Porém, o parasita pode diferir na intensidade que utiliza as espécies hospedeiras (Poulin &
Mouillot 2005) e as espécies hospedeiras utilizadas podem diferir na distância taxonômica
entre si (Caira et al. 2003). Por isso, apenas o número de espécies hospedeiras exploradas por
um parasita não reflete de forma apropriada sua especificidade, pois ignora aspectos
ecológicos e filogenéticos (Poulin e Mouillot 2005; Poulin et al. 2011b). Para exemplificar,
se considerarmos apenas o número de espécies infectadas, Cosmocercidae seria o táxon
menos específico da localidade, pois infectou 12 espécies hospedeiras. No entanto, de acordo
com o índice STD*, a espécie menos específica foi Cosmocerca sp., embora tenha infectado
somente 4 espécies, enquanto Cosmocercidae foi mais específico que Cosmocerca sp..
Podemos afirmar que, embora parasite poucas espécies, Cosmocerca sp. foi menos específica
pois utiliza mais intensamente espécies hospedeiras distantes filogeneticamente, em
comparação com Cosmocercidae, que utiliza com certa intensidade (prevalência) hospedeiros
mais próximos filogeneticamente (Poulin e Mouillot 2005). Por outro lado, observamos que
Acanthocephala, Oswaldocruzia sp. e Centrorhynchus sp. tiveram maiores prevalências em
hospedeiros próximos filogeneticamente e assim foram mais específicos (menor valor STD*).
Santos (2020) encontrou valores STD* variando entre 0 e 3,15 para 27 táxons de
helmintos de anuros da Floresta Atlântica. Também encontrou que quanto mais específico o
helminto, maiores eram valores de prevalência nos hospedeiros infectados. No entanto, aqui
observamos que o espécime de da classe Cestoda teve baixa prevalência e intensidade apesar
de ser bastante específica. Alguns gêneros de helmintos aqui encontrados são comuns aos
encontrados por Santos (2020), porém uma comparação mais profunda sobre sua
especificidade é difícil, pois não sabemos se os táxons pertencem às mesmas espécies nos dois
trabalhos.
Por ser um fenômeno tão comum, a agregação de parasitas é sugerida como requisito
essencial para definir o parasitismo (Crofton 1971).

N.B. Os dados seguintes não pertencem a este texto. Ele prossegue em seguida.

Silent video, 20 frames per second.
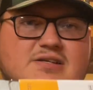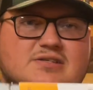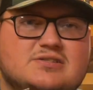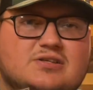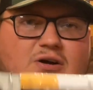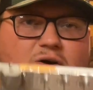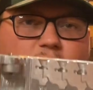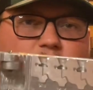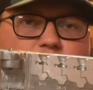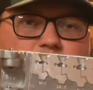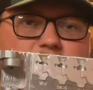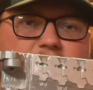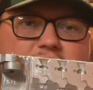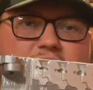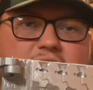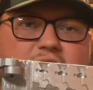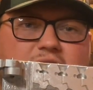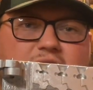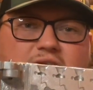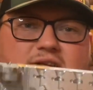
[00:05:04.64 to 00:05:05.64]
So
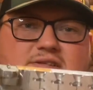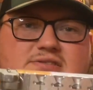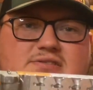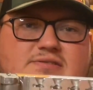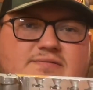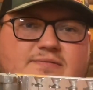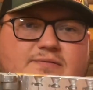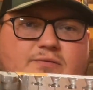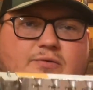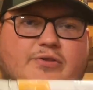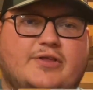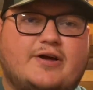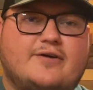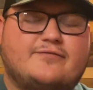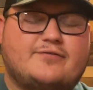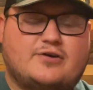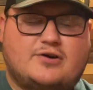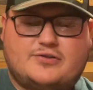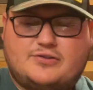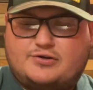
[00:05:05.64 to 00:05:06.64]
without
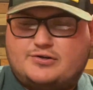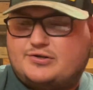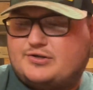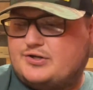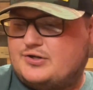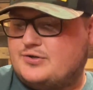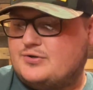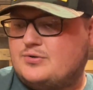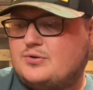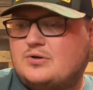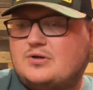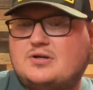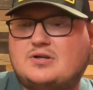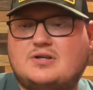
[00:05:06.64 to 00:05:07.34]
further ado,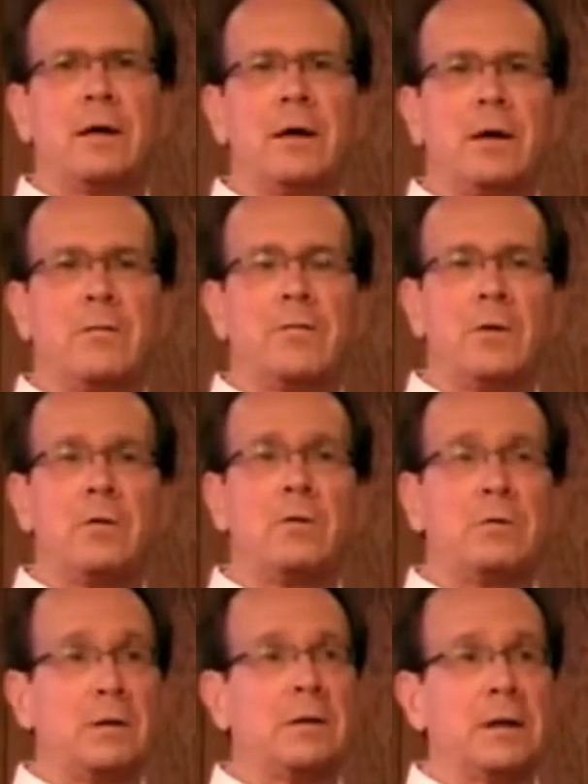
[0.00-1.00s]
if
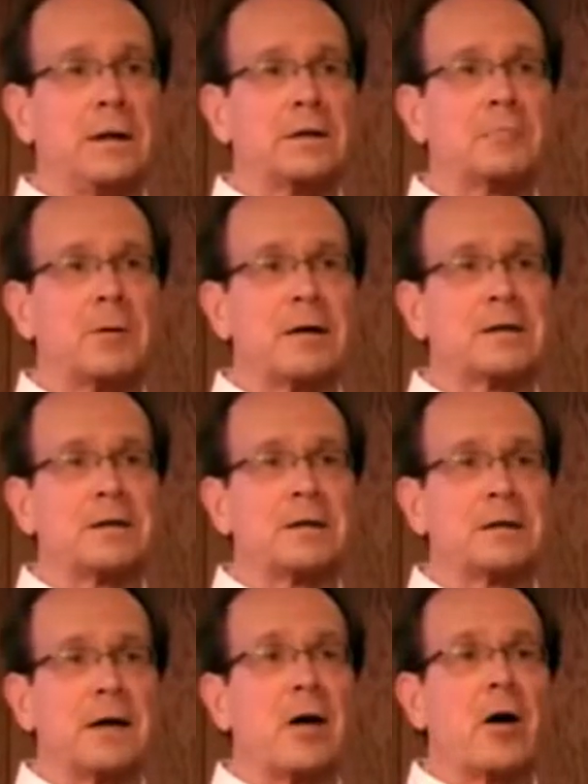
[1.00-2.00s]
you express a
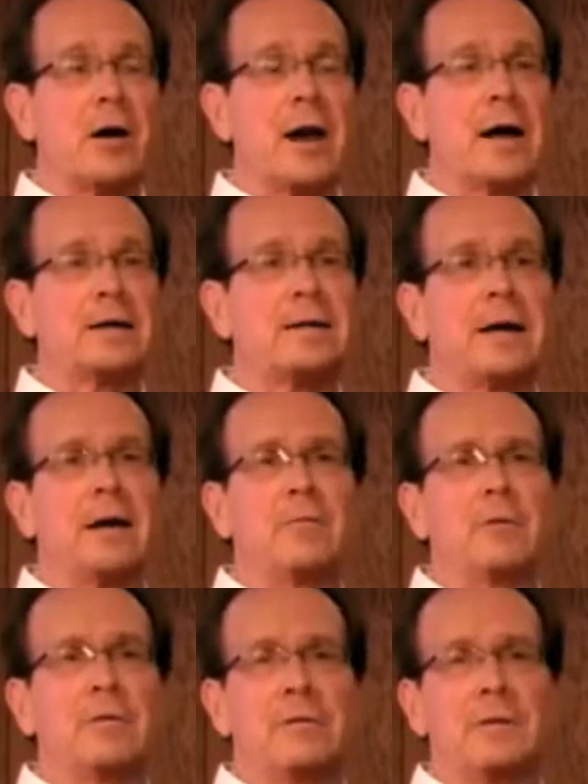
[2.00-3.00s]
desire not to have
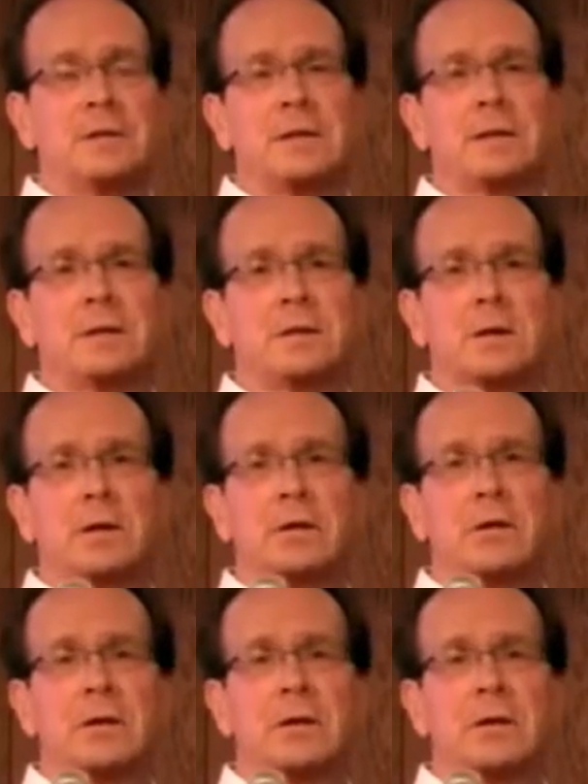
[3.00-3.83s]
one of these things on your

No presente estudo, a maioria das
espécies parasitas apresentaram valores de discrepância médios para altos. Embora seja um
padrão esperado, poucos trabalhos buscam conhecer os níveis de agregação de helmintos de
anuros. Entre eles, podemos citar Toledo et al. 2013b, que encontraram um padrão de
distribuição agregado em helmintos de Physalaemus cuvieri e Physalaemus olfersii usando o
índice de discrepância de Poulin. Hamann et al. (2014) também encontraram um padrão
agregado para a maioria dos helmintos que infectaram Melanophryniscus klappenbachi.